Here the job is to transcribe the data exactly while omitting the images.

▬▬▬

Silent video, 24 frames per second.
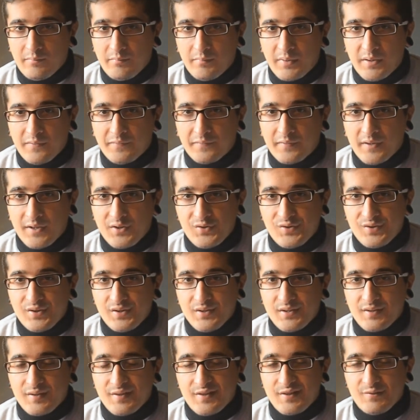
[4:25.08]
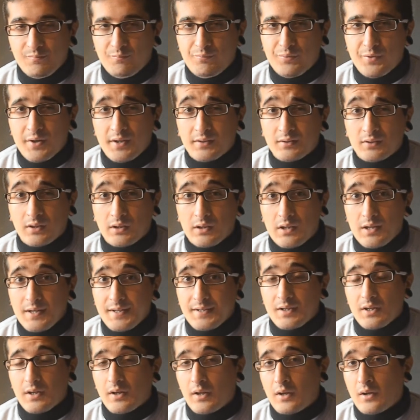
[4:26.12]
my flash doesn't spread the
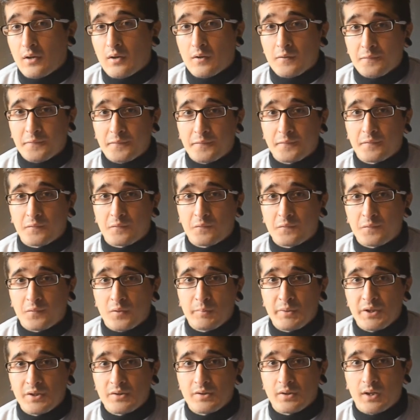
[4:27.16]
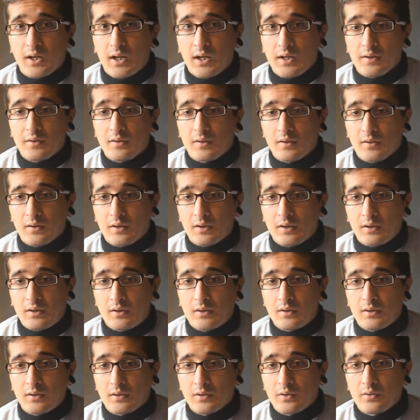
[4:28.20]
light enough for me to get
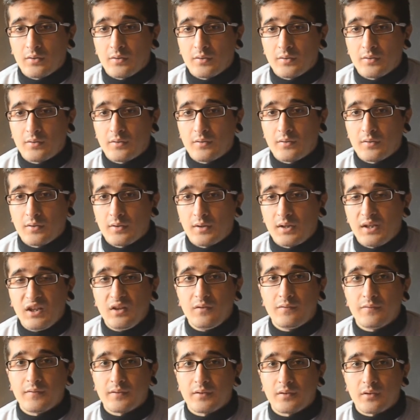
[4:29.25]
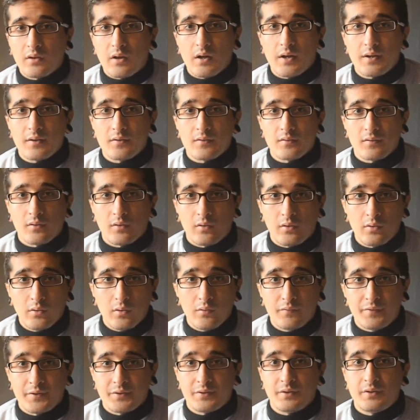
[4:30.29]
a good even light
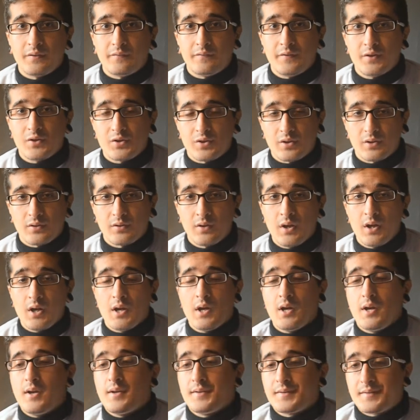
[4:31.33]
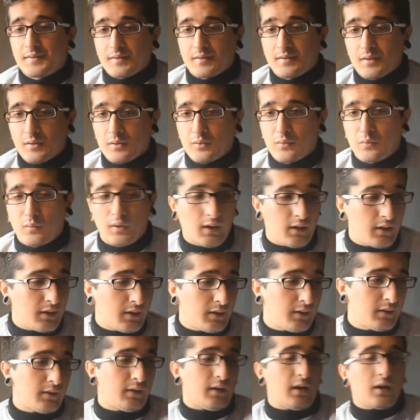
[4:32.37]
all over the division. So
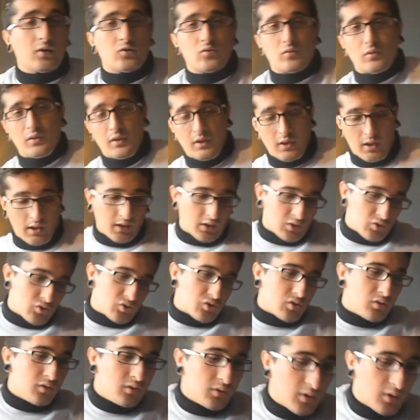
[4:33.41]
actually I can show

▬▬▬

RESULT FOR THIS TASK
Silent video, 24 frames per second.
[4:25.08]
[4:26.12]
my flash doesn't spread the
[4:27.16]
[4:28.20]
light enough for me to get
[4:29.25]
[4:30.29]
a good even light
[4:31.33]
[4:32.37]
all over the division. So
[4:33.41]
actually I can show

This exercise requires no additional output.